§ **Required work**
Give exactly the lines from the one with "[00:00:00.00]" through the final line of the listing below, both included, leaving out any pictures.

§ **Data for this task**
= Beginning of Section =

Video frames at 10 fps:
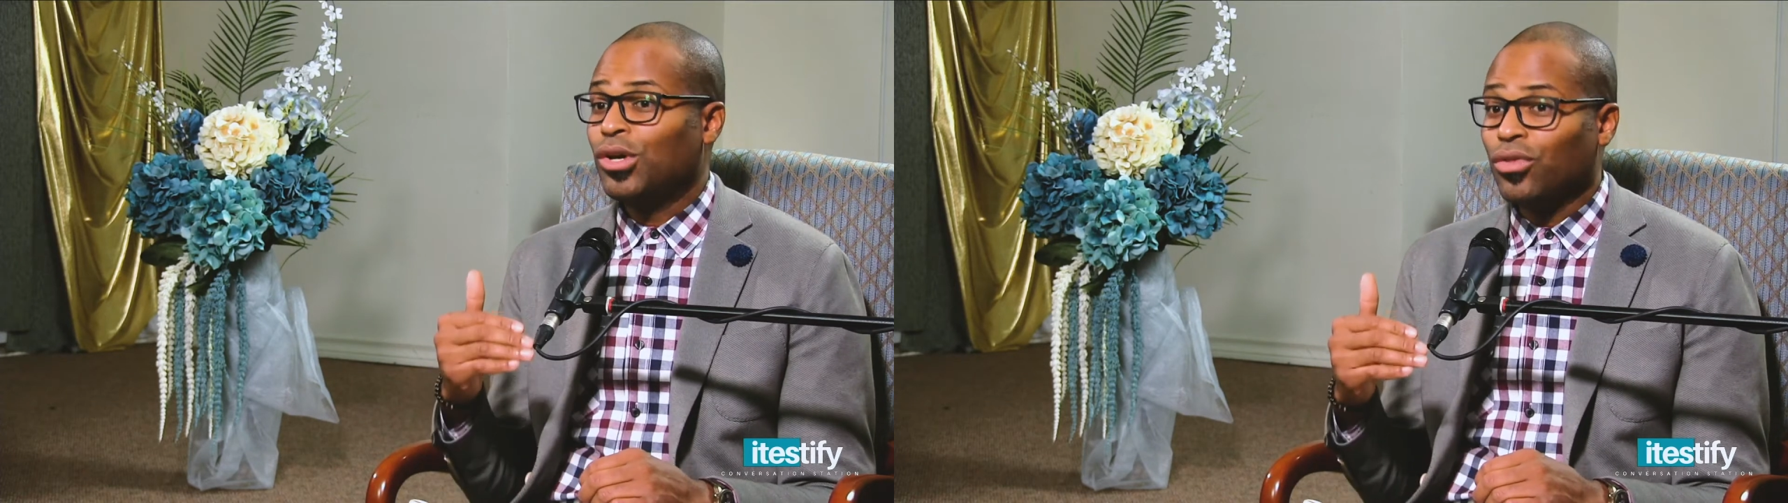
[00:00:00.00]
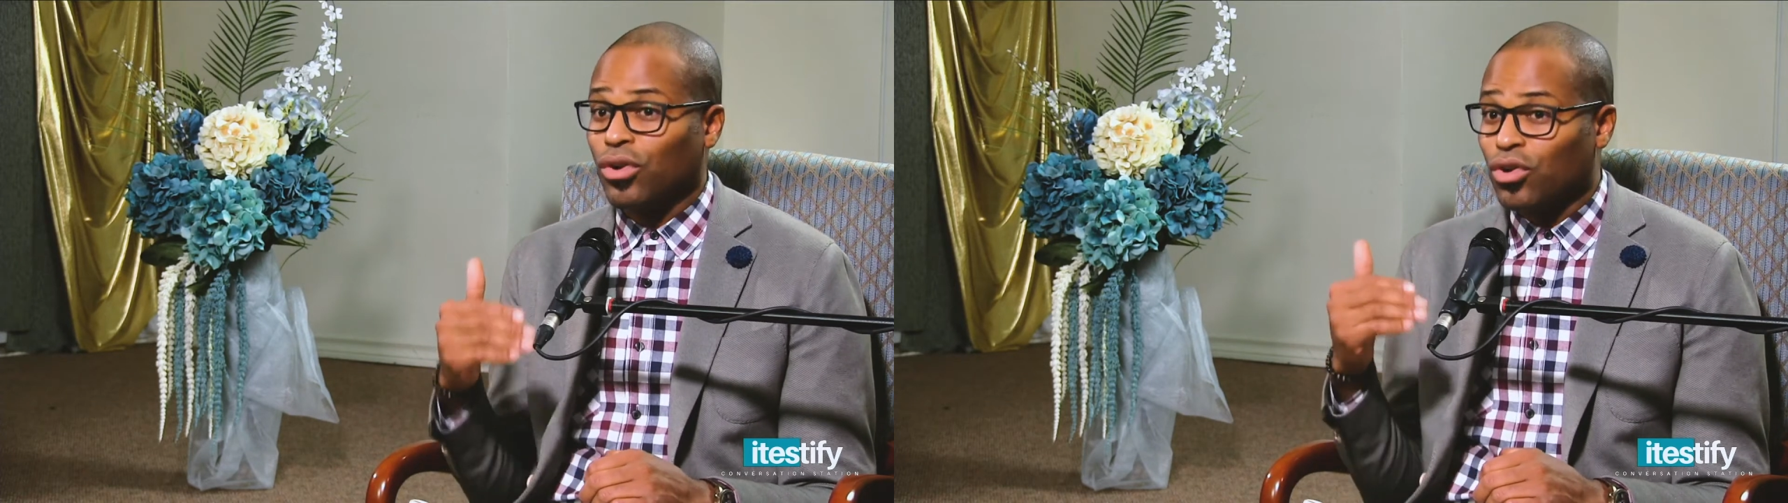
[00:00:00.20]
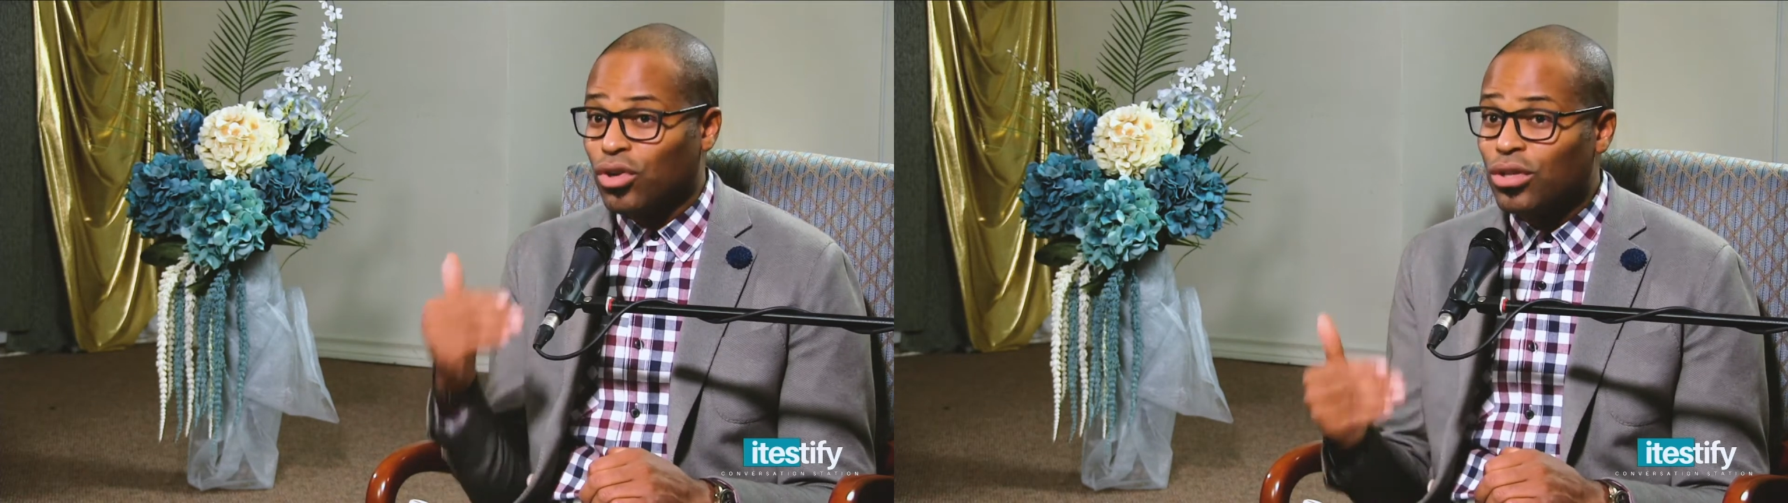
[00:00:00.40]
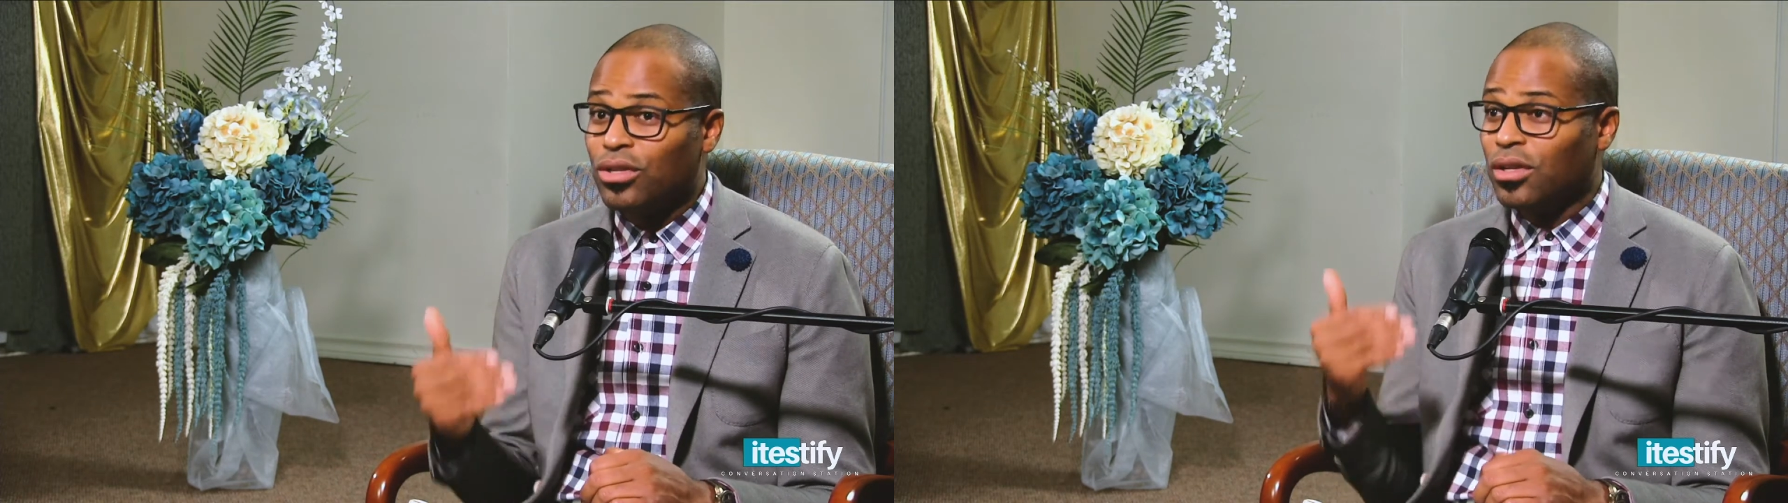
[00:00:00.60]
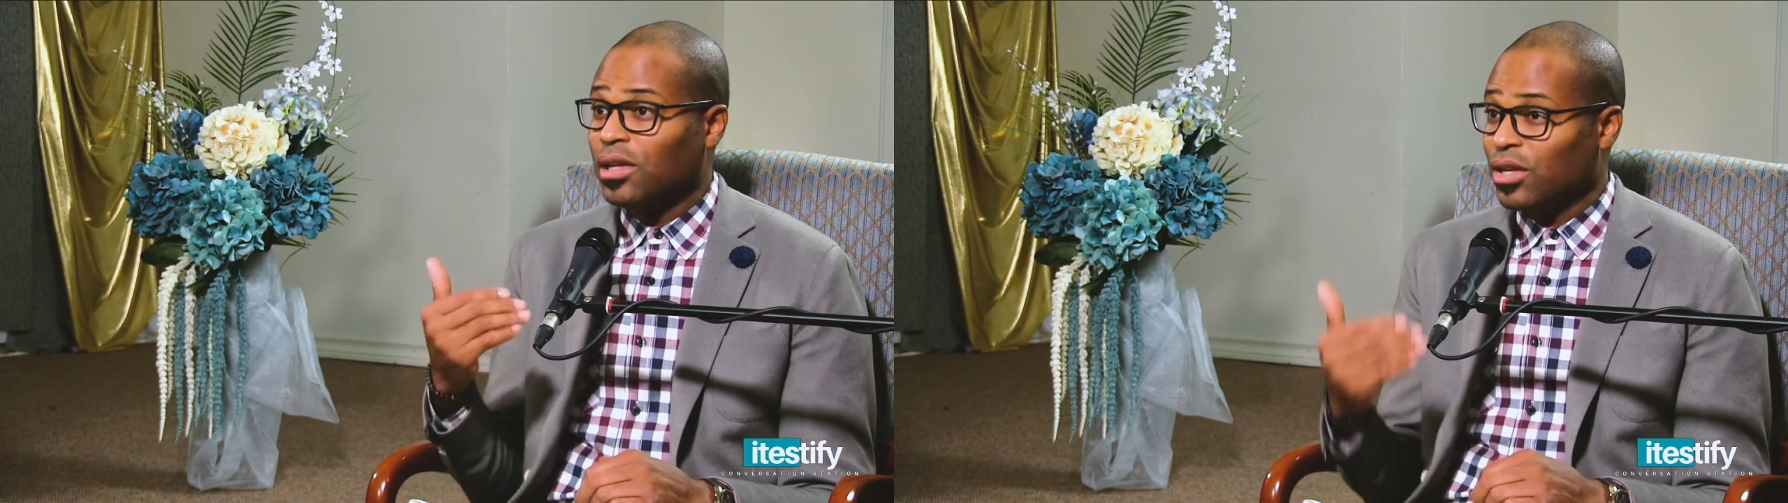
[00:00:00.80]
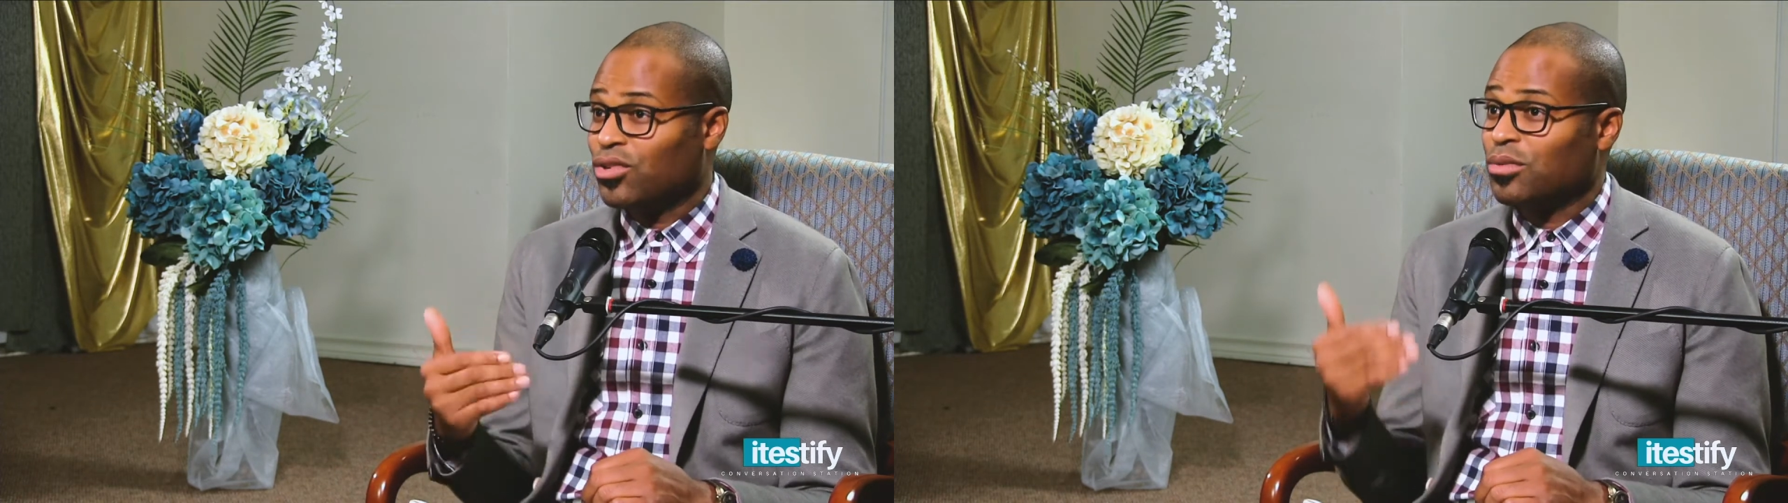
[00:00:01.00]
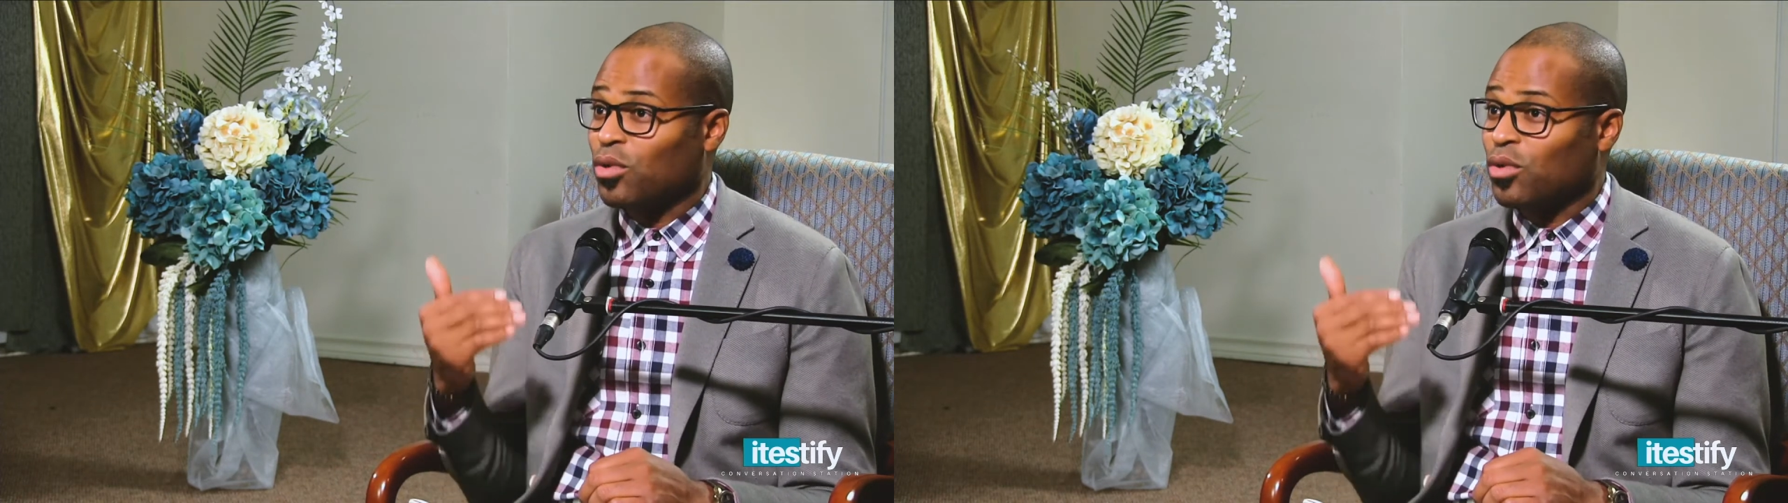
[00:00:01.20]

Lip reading: the good leadership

= End of Section =

§ **Result**
[00:00:00.00]
[00:00:00.20]
[00:00:00.40]
[00:00:00.60]
[00:00:00.80]
[00:00:01.00]
[00:00:01.20]

Lip reading: the good leadership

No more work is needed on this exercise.